:: Work required ::
Could you copy out all the lines in the material below where the word "speaker" occurs?

______________________________

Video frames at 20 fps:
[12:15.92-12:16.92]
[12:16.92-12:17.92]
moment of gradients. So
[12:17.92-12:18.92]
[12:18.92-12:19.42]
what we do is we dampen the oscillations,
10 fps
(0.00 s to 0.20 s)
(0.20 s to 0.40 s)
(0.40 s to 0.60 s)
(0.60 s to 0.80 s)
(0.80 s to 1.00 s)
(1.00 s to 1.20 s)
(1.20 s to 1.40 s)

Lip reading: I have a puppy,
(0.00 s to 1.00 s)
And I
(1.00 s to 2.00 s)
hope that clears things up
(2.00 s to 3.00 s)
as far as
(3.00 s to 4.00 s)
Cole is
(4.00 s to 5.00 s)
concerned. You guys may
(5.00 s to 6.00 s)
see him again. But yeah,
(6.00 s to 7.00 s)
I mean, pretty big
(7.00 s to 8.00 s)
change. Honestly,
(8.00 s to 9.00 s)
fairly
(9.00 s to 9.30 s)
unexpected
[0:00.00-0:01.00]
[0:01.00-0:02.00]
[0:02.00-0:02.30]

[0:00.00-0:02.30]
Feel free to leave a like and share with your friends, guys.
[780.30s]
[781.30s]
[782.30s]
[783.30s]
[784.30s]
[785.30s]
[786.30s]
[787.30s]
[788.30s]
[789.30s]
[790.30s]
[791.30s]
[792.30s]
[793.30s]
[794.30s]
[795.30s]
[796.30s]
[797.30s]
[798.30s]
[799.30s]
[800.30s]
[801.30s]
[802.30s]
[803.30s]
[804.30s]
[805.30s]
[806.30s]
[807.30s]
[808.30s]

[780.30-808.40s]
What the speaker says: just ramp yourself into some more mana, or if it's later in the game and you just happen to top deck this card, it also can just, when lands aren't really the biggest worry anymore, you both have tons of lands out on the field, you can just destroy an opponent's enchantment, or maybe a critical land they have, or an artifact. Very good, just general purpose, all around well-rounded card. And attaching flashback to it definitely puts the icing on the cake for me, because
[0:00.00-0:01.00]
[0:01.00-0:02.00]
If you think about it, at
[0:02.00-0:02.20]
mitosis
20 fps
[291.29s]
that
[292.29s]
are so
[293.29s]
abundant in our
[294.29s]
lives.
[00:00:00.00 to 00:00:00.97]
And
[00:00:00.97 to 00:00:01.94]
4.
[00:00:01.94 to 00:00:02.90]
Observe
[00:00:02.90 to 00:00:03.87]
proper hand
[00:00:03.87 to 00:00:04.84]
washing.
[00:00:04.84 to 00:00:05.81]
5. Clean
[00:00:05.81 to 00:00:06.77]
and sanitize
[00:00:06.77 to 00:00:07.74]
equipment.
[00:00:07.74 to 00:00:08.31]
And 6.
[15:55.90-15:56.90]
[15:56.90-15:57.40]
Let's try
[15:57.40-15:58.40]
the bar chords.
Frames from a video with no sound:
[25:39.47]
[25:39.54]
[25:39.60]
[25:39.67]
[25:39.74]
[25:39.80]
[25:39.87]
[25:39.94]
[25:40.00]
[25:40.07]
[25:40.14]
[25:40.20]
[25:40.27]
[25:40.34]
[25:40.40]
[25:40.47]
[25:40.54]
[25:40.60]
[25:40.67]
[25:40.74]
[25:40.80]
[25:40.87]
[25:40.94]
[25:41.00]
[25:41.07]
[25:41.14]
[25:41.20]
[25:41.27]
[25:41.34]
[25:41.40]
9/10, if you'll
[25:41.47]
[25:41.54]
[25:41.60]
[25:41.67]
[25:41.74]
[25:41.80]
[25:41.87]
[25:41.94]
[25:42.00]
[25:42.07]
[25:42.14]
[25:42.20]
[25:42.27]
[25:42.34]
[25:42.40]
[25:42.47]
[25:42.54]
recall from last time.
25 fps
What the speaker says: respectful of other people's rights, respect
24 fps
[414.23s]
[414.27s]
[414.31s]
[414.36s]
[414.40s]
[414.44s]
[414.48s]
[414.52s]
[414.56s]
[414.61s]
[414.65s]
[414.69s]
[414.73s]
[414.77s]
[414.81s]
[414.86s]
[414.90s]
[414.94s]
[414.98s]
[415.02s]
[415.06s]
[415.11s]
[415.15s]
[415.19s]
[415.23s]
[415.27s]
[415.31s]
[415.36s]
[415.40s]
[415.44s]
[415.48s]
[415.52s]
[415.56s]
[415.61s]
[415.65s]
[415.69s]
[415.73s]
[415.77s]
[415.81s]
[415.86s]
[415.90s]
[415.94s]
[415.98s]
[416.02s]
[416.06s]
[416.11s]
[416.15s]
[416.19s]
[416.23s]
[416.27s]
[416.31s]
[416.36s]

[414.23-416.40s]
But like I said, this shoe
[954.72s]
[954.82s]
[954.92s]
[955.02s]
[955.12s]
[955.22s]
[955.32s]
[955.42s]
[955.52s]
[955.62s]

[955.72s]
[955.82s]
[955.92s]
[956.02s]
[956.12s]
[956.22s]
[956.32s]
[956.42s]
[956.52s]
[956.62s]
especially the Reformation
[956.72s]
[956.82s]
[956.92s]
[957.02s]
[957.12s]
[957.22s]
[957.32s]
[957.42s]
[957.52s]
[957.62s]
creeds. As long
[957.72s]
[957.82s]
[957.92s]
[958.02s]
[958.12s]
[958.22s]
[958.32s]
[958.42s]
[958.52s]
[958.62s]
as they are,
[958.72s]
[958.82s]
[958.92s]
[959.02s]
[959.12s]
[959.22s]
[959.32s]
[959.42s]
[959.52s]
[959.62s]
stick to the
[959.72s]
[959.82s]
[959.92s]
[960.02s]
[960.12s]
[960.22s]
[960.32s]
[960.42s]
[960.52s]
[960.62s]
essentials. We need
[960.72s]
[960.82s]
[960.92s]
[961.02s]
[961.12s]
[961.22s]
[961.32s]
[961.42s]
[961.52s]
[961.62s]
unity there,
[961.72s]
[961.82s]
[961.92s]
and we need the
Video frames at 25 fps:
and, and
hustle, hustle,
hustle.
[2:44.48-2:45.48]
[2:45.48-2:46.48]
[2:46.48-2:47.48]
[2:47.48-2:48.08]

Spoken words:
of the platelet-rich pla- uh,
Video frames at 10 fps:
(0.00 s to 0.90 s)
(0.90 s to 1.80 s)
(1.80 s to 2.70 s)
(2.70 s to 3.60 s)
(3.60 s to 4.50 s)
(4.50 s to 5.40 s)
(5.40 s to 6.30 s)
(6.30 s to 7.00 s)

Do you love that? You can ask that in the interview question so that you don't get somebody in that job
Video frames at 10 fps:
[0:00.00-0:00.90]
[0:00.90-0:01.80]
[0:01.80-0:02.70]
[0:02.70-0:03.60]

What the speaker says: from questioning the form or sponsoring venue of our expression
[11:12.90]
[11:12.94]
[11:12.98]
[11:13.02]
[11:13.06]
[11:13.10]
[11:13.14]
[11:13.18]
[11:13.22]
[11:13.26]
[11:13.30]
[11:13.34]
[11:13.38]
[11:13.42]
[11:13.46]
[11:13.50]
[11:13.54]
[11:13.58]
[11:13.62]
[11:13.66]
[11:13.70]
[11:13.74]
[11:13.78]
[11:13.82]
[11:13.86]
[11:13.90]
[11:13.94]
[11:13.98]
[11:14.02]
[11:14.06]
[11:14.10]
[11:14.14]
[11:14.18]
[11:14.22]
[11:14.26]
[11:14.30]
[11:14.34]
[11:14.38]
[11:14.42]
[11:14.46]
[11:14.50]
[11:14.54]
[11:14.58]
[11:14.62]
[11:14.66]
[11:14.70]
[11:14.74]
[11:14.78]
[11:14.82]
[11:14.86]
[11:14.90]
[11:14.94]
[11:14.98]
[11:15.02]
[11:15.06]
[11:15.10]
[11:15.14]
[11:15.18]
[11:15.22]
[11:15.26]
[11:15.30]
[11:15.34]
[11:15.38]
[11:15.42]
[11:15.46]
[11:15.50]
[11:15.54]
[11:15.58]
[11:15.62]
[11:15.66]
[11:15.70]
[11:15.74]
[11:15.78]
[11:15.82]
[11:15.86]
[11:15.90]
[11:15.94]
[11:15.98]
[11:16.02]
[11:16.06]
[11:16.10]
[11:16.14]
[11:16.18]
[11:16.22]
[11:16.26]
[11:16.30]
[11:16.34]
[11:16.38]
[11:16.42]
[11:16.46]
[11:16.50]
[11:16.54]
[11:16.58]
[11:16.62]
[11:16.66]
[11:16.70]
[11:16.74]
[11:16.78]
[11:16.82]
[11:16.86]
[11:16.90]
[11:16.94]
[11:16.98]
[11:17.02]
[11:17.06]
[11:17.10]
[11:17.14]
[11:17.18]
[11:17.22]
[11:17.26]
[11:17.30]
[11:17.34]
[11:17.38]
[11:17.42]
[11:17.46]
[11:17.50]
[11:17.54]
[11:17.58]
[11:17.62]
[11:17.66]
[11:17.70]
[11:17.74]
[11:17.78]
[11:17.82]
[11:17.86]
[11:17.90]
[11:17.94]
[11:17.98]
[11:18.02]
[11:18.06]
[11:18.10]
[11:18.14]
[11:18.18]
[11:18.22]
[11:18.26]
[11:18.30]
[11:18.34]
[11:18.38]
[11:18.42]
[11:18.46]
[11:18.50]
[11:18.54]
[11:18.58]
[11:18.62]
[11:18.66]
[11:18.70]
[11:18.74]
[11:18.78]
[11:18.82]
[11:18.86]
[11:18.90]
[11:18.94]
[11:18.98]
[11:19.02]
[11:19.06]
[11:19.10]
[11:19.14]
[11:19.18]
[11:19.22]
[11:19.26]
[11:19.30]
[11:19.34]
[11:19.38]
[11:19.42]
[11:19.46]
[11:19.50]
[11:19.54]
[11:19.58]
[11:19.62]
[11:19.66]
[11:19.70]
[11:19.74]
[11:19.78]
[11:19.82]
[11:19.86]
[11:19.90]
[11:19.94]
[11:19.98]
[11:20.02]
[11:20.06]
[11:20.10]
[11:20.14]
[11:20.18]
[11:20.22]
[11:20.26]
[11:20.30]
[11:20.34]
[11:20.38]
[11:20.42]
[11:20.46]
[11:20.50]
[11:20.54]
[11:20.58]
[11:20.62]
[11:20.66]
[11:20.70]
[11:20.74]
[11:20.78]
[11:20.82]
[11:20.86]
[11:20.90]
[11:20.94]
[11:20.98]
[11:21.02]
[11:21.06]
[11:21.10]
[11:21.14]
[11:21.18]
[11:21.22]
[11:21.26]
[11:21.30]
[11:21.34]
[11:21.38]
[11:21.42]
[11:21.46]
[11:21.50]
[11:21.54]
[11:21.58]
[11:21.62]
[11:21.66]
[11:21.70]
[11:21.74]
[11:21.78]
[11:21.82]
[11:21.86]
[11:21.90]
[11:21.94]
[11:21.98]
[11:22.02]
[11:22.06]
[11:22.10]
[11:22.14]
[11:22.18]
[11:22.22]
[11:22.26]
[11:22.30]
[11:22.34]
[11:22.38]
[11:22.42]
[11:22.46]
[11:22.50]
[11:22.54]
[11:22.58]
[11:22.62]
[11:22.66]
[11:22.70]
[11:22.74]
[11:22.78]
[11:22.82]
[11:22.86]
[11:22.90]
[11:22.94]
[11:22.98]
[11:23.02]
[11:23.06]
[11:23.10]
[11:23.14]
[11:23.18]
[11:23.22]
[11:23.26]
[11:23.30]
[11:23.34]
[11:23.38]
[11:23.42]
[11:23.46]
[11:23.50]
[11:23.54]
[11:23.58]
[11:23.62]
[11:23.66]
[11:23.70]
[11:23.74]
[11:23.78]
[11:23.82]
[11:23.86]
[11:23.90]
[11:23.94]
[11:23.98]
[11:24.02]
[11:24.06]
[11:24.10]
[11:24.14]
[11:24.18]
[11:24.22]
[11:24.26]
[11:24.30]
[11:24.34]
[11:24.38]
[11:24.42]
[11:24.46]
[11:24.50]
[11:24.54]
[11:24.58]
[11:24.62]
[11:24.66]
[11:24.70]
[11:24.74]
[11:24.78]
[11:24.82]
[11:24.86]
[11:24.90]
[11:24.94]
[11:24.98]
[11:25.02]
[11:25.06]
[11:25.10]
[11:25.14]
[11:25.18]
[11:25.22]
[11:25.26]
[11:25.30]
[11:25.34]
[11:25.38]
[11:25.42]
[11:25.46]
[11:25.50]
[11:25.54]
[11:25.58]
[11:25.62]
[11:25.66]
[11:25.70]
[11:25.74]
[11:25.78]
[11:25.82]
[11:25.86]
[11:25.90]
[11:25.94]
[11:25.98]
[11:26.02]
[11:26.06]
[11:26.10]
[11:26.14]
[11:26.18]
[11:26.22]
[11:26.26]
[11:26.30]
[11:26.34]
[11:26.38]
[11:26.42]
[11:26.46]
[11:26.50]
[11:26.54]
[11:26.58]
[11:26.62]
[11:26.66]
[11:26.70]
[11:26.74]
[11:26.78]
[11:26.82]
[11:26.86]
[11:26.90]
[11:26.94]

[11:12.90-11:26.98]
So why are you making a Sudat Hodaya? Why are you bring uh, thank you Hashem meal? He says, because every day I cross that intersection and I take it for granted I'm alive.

______________________________

:: Exercise answer ::
What the speaker says: just ramp yourself into some more mana, or if it's later in the game and you just happen to top deck this card, it also can just, when lands aren't really the biggest worry anymore, you both have tons of lands out on the field, you can just destroy an opponent's enchantment, or maybe a critical land they have, or an artifact. Very good, just general purpose, all around well-rounded card. And attaching flashback to it definitely puts the icing on the cake for me, because
What the speaker says: respectful of other people's rights, respect
What the speaker says: from questioning the form or sponsoring venue of our expression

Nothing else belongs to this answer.